Epithelial seam cells as a model for polarity and asymmetric cell division.(A) Seam cell division pattern. Symmetric divisions result in a doubling of the seam cell number, while asymmetric divisions create a single seam cell and a cell that fuses with the epidermis. All divisions occur anterior-posterior. (B,D) Examples of markers used to follow seam-cell divisions. (B) Seam specific nuclear GFP. (D) Pleckstrin homology domain::GFP (cell membrane) and histone::GFP (DNA). (C,E) Disruption of polarity affects the number and localization of the seam nuclei. Scale bars are 10 µm.

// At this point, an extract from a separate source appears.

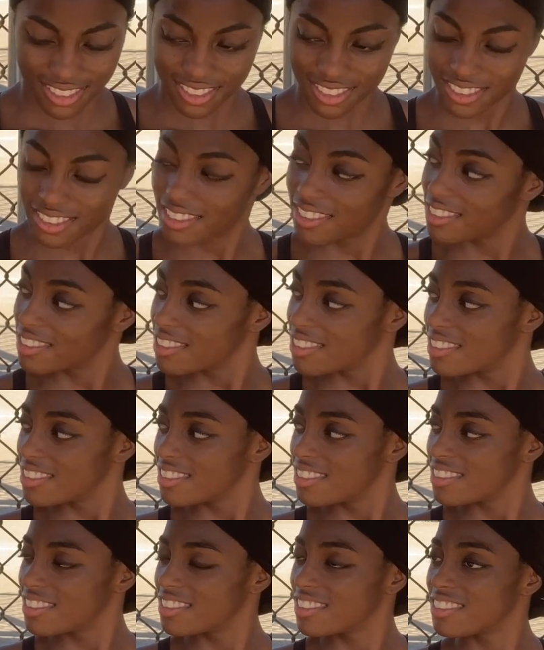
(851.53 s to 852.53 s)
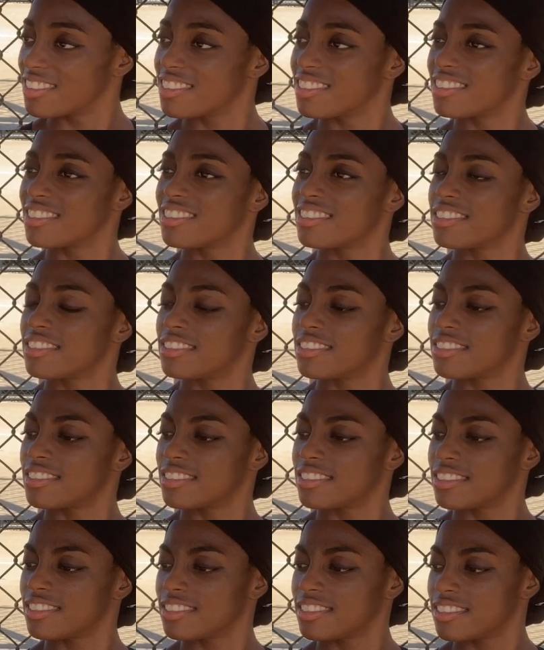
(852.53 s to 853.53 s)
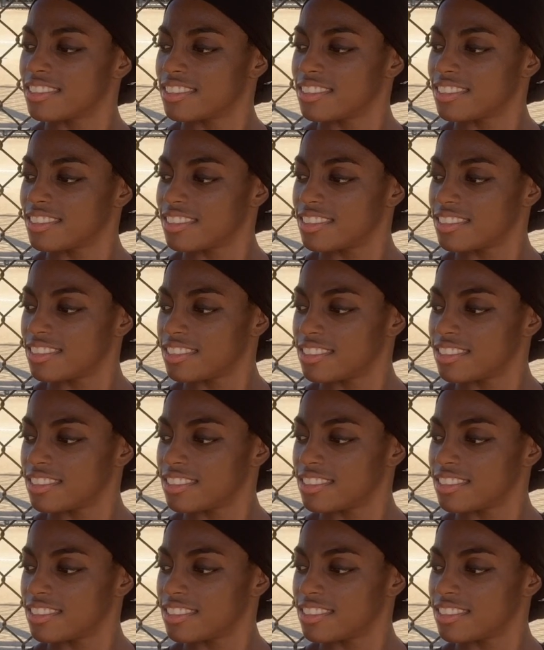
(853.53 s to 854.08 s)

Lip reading: This person isn't speaking.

We have created a number of transgenic reporter strains in which key cell division processes are visualized with fluorescently tagged proteins. We use these reporters in combination with time-lapse fluorescence microscopy, which allows following the position of the centrosomes and spindle, chromosomes, cell junctions, and cell membranes in the seam cells during larval divisions. Combined with forward and reverse genetics, this offers a powerful strategy for identifying regulators of the cell cleavage plane in an epithelial stem cell lineage. As many of the mechanisms are conserved across animal species, we expect that our findings in C. elegans will help understand the control of asymmetric cell division in human tissues (Wildwater et al. Development 2011).